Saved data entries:
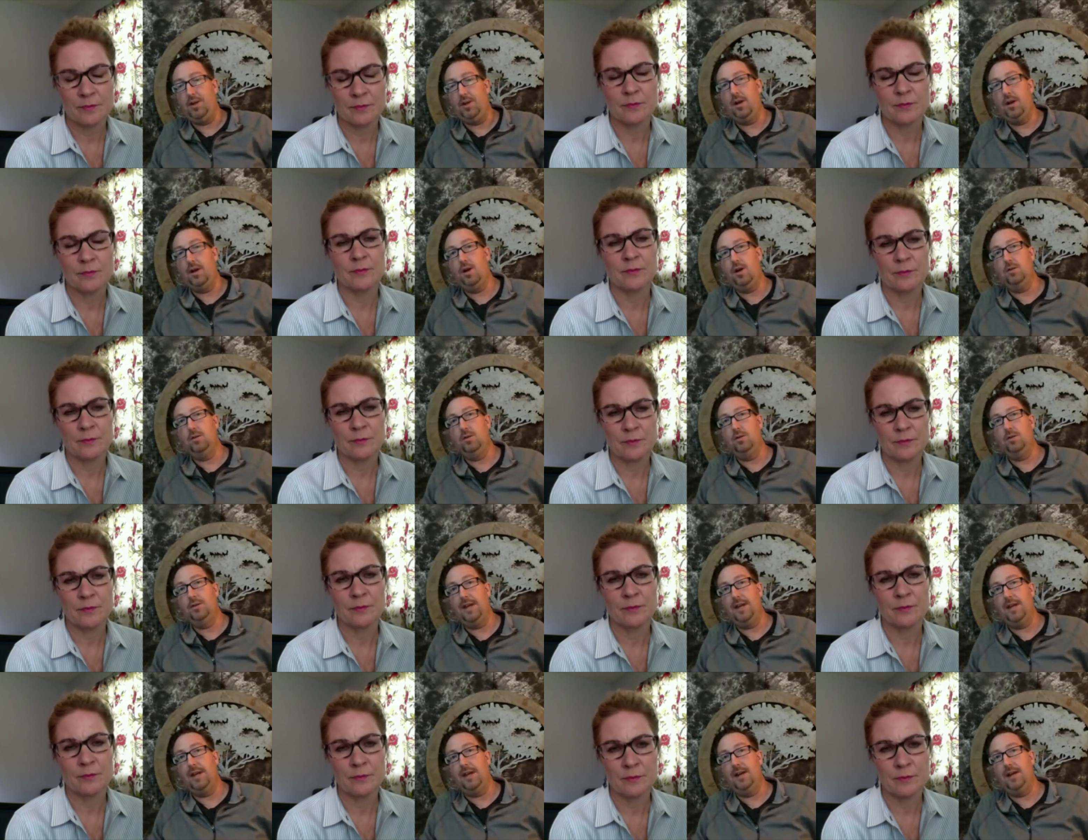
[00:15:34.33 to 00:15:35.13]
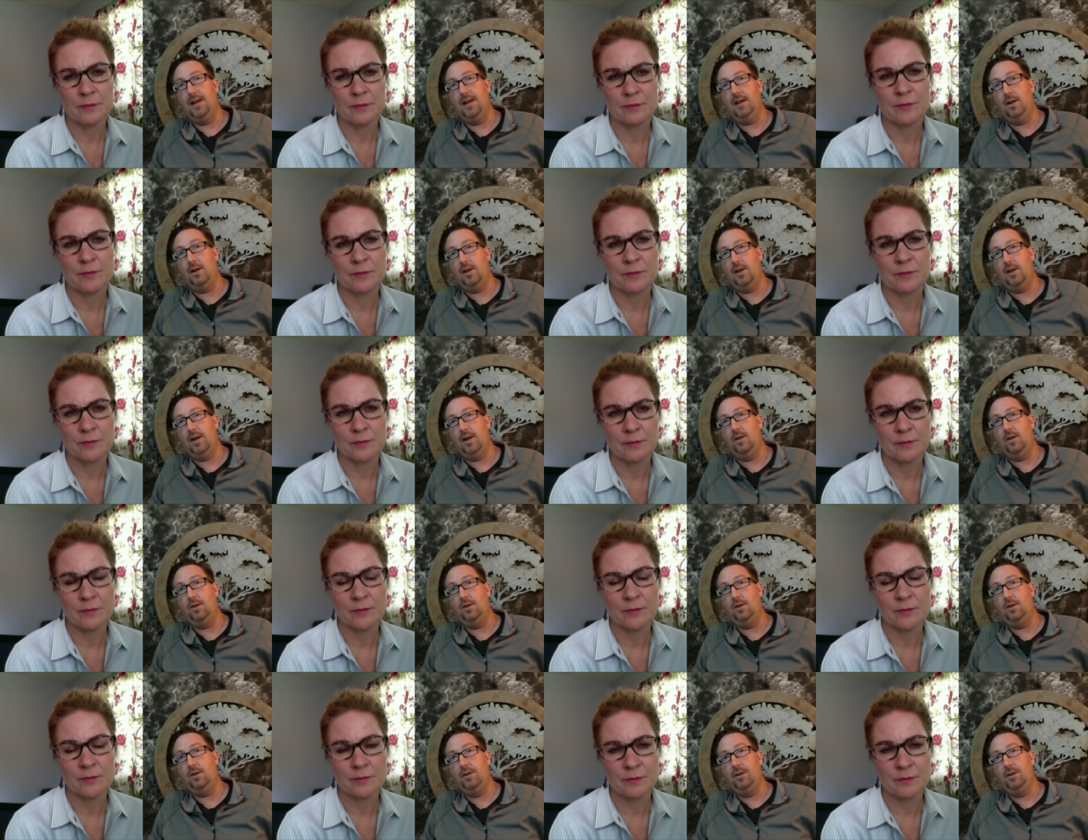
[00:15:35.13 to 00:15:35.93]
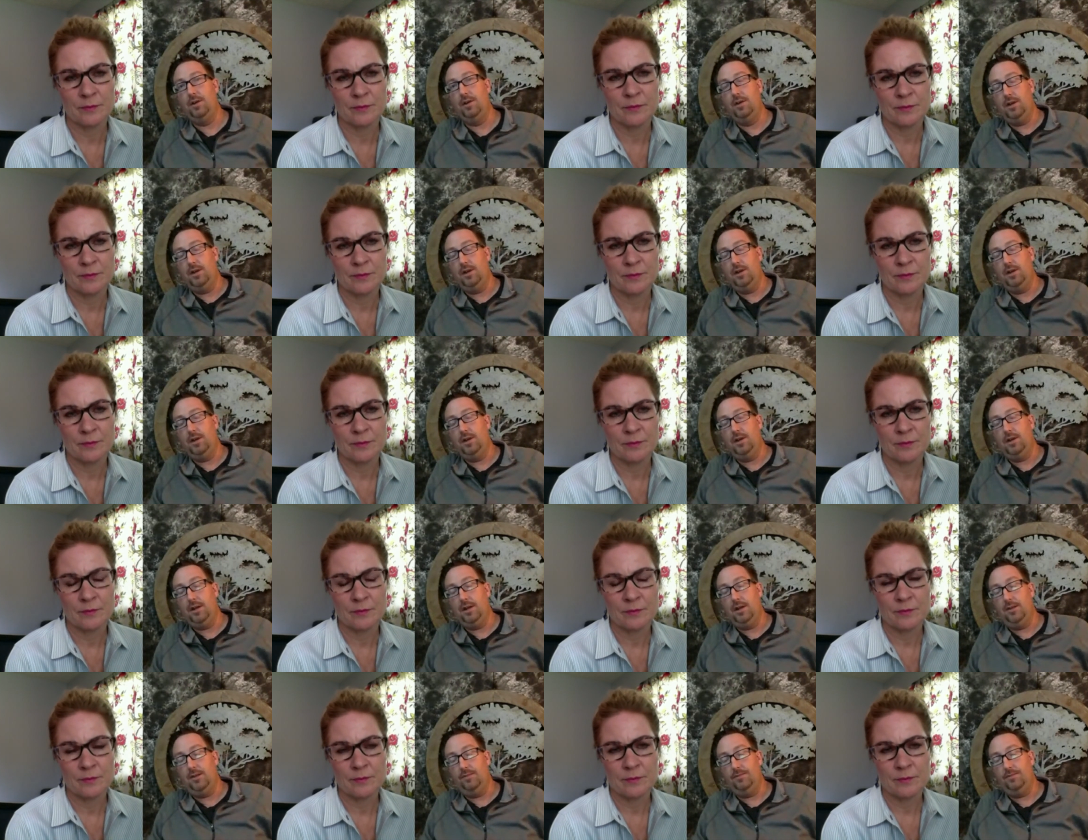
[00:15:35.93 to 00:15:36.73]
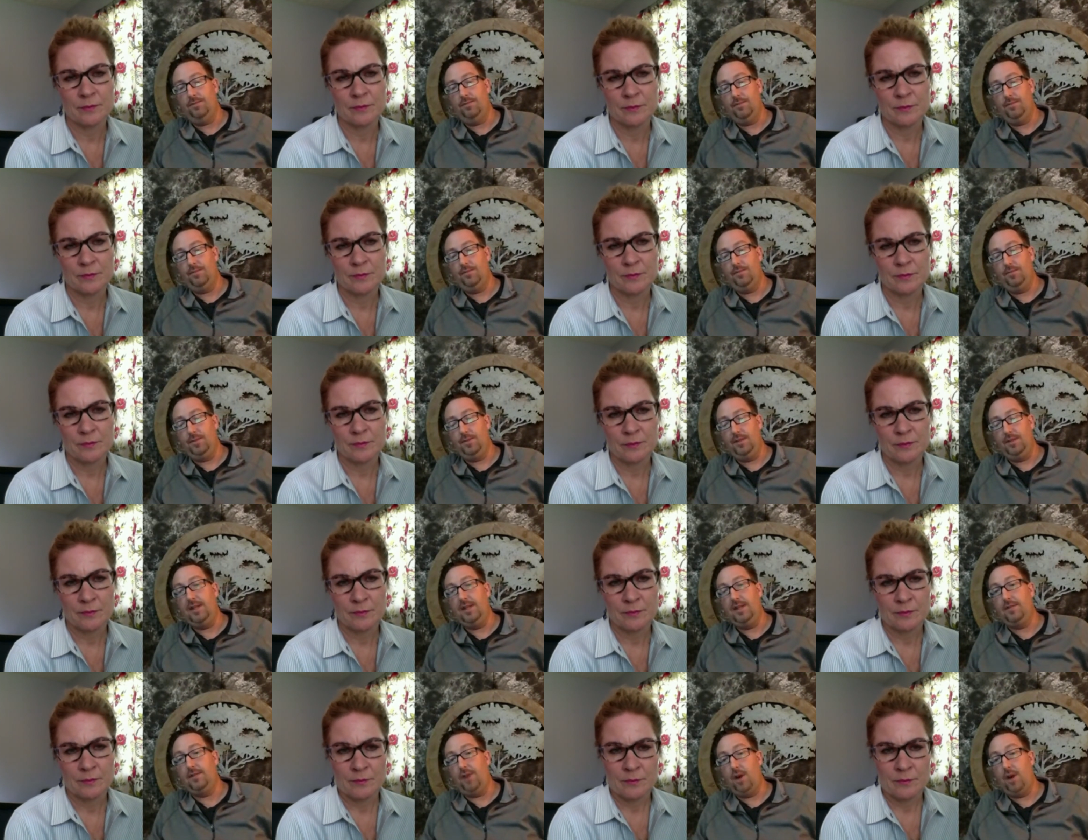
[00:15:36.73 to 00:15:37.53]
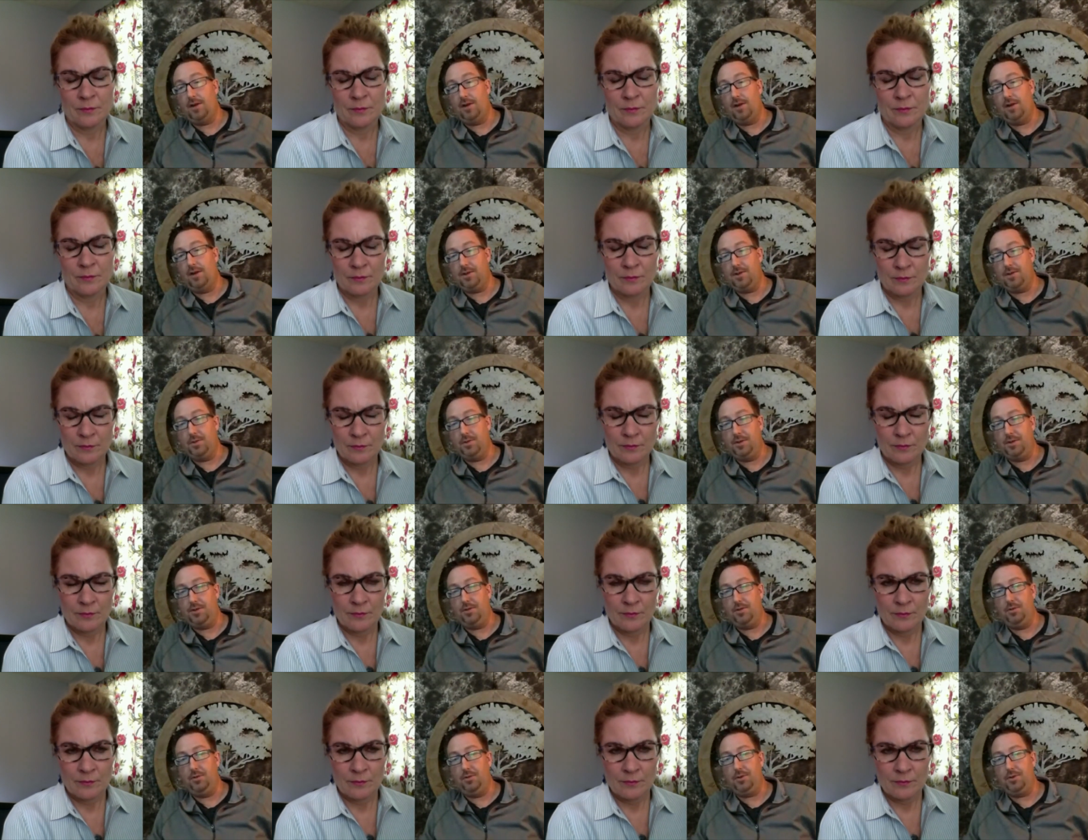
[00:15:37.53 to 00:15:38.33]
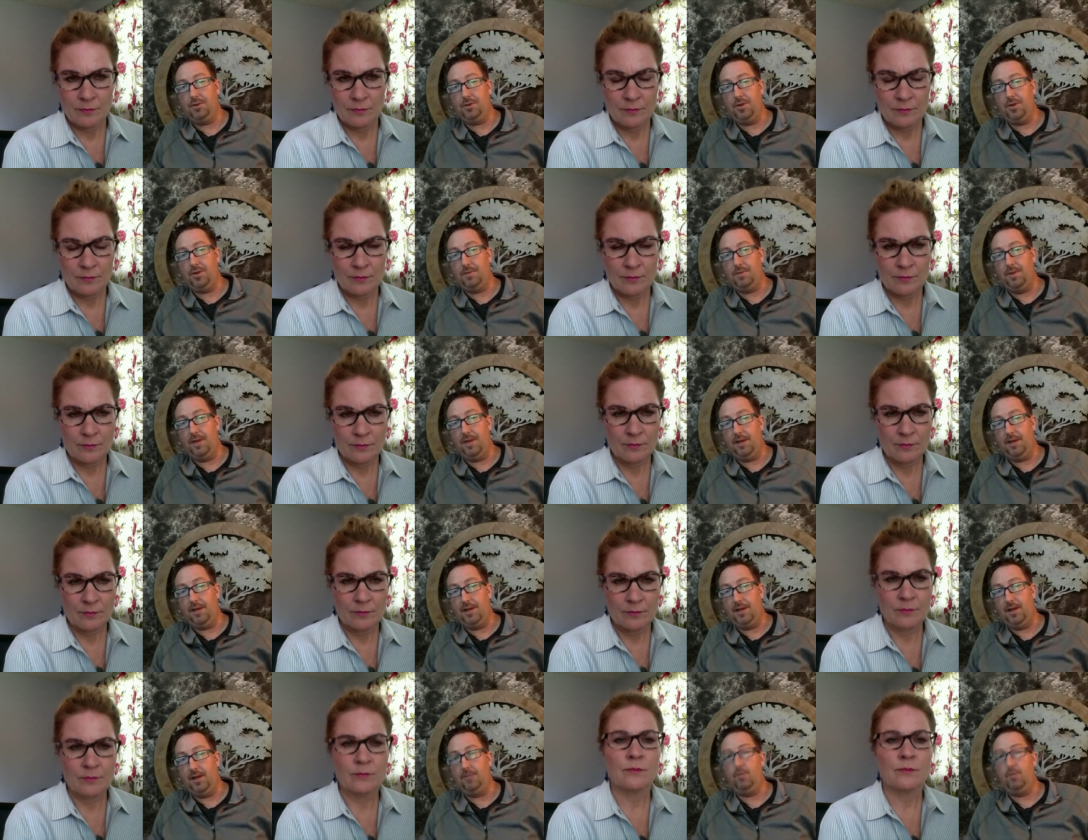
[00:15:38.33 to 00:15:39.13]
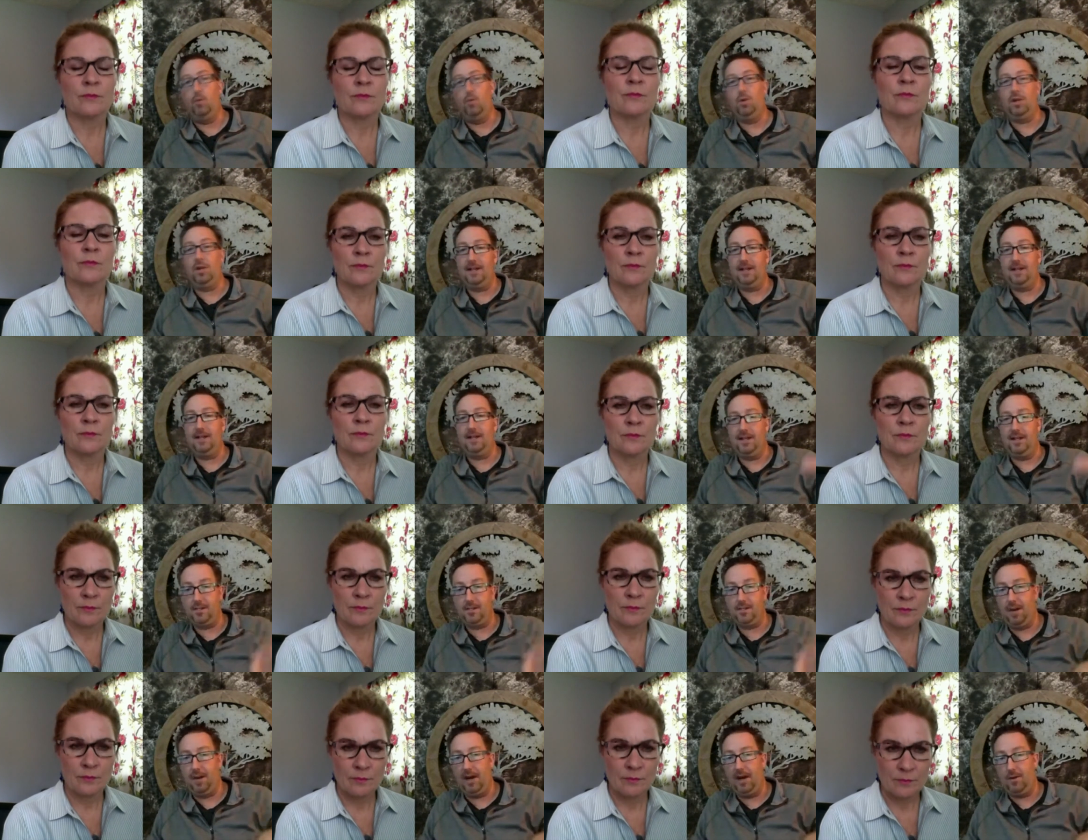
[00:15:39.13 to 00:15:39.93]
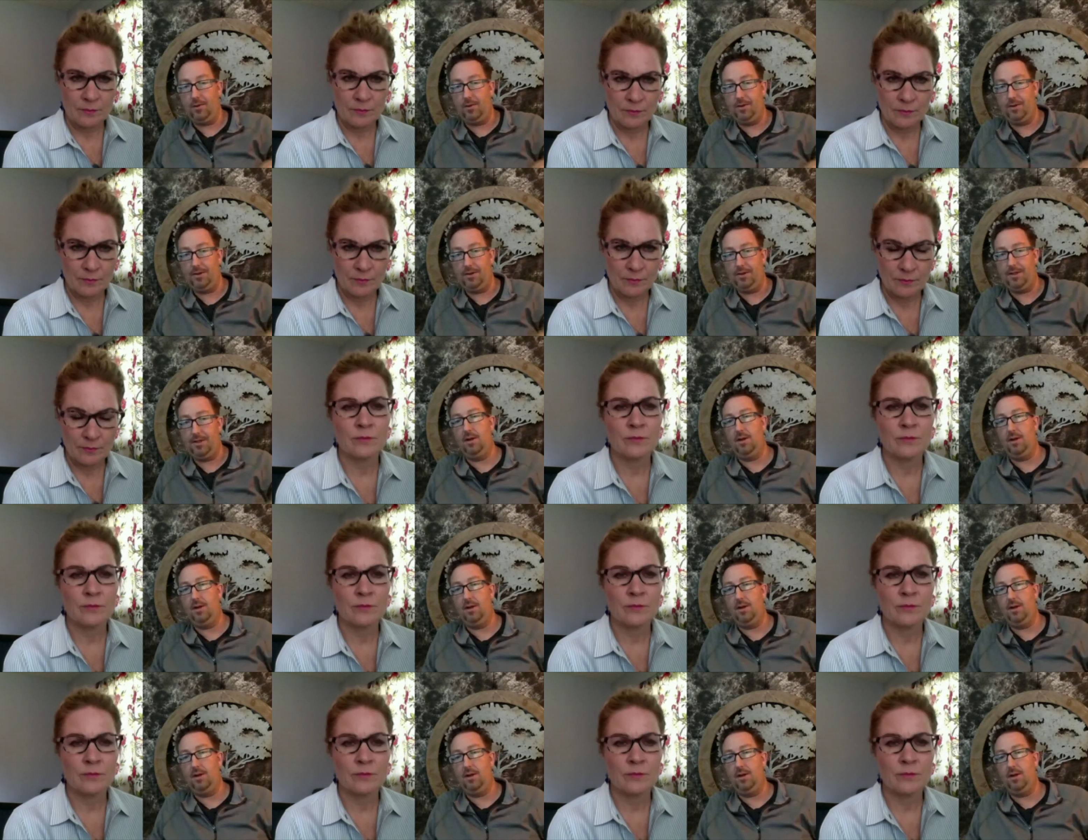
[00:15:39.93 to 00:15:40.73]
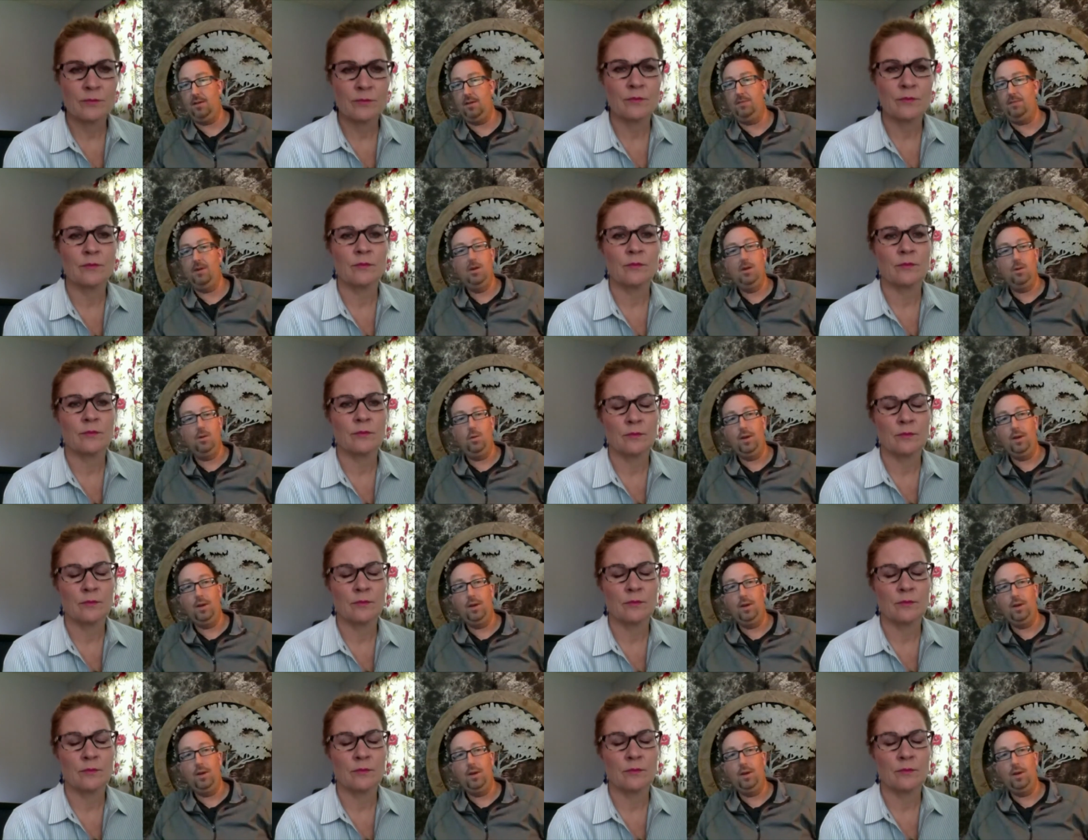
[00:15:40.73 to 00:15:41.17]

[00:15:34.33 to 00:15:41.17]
Speaker 1: We know that around um, the end of August, when school starts back up, we're going to get a spike when the teachers come.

→ Work instruction
Each line from the one containing "[00:15:37.53 to 00:15:38.33]" through the final line of the data must be reproduced exactly, both ends included, with no pictures in the copy.

→ Final answer
[00:15:37.53 to 00:15:38.33]
[00:15:38.33 to 00:15:39.13]
[00:15:39.13 to 00:15:39.93]
[00:15:39.93 to 00:15:40.73]
[00:15:40.73 to 00:15:41.17]

[00:15:34.33 to 00:15:41.17]
Speaker 1: We know that around um, the end of August, when school starts back up, we're going to get a spike when the teachers come.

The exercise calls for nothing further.